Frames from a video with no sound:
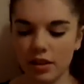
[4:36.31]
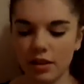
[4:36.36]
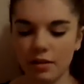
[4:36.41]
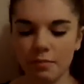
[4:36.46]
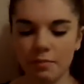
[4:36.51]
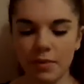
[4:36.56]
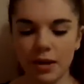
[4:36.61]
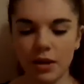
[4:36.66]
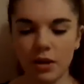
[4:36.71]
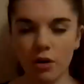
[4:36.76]

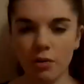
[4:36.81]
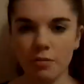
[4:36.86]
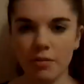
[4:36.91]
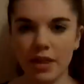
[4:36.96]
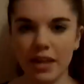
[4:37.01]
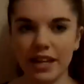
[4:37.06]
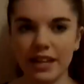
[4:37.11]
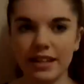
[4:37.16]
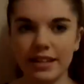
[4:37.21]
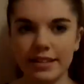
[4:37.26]
pick up
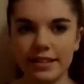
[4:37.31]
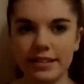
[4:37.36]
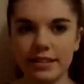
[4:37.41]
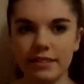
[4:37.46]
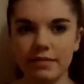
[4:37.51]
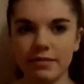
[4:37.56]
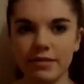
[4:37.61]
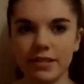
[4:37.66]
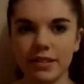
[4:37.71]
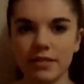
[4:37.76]
things
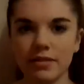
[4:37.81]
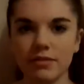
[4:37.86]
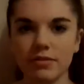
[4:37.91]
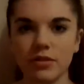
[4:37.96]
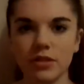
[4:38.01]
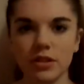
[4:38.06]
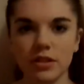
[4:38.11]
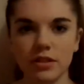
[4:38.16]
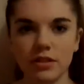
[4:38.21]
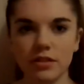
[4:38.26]
and
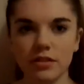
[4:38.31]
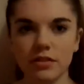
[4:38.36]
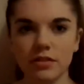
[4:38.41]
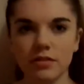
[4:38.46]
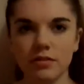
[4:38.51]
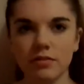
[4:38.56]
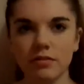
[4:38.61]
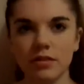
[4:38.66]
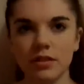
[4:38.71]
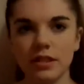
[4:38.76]
just
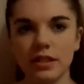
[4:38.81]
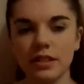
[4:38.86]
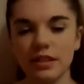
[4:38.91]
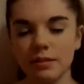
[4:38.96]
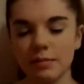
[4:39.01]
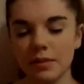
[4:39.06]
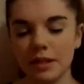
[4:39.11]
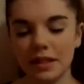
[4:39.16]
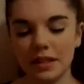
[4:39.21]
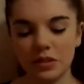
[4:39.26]
zip
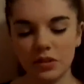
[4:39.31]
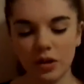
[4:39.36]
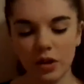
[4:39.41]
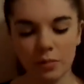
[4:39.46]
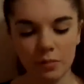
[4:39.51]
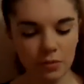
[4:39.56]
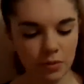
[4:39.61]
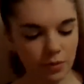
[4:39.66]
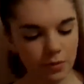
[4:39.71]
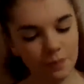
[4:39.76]
things up,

════

Repeat each line of the material exactly, please, and skip every picture.

### RESULT OF THIS EXERCISE:
Frames from a video with no sound:
[4:36.31]
[4:36.36]
[4:36.41]
[4:36.46]
[4:36.51]
[4:36.56]
[4:36.61]
[4:36.66]
[4:36.71]
[4:36.76]

[4:36.81]
[4:36.86]
[4:36.91]
[4:36.96]
[4:37.01]
[4:37.06]
[4:37.11]
[4:37.16]
[4:37.21]
[4:37.26]
pick up
[4:37.31]
[4:37.36]
[4:37.41]
[4:37.46]
[4:37.51]
[4:37.56]
[4:37.61]
[4:37.66]
[4:37.71]
[4:37.76]
things
[4:37.81]
[4:37.86]
[4:37.91]
[4:37.96]
[4:38.01]
[4:38.06]
[4:38.11]
[4:38.16]
[4:38.21]
[4:38.26]
and
[4:38.31]
[4:38.36]
[4:38.41]
[4:38.46]
[4:38.51]
[4:38.56]
[4:38.61]
[4:38.66]
[4:38.71]
[4:38.76]
just
[4:38.81]
[4:38.86]
[4:38.91]
[4:38.96]
[4:39.01]
[4:39.06]
[4:39.11]
[4:39.16]
[4:39.21]
[4:39.26]
zip
[4:39.31]
[4:39.36]
[4:39.41]
[4:39.46]
[4:39.51]
[4:39.56]
[4:39.61]
[4:39.66]
[4:39.71]
[4:39.76]
things up,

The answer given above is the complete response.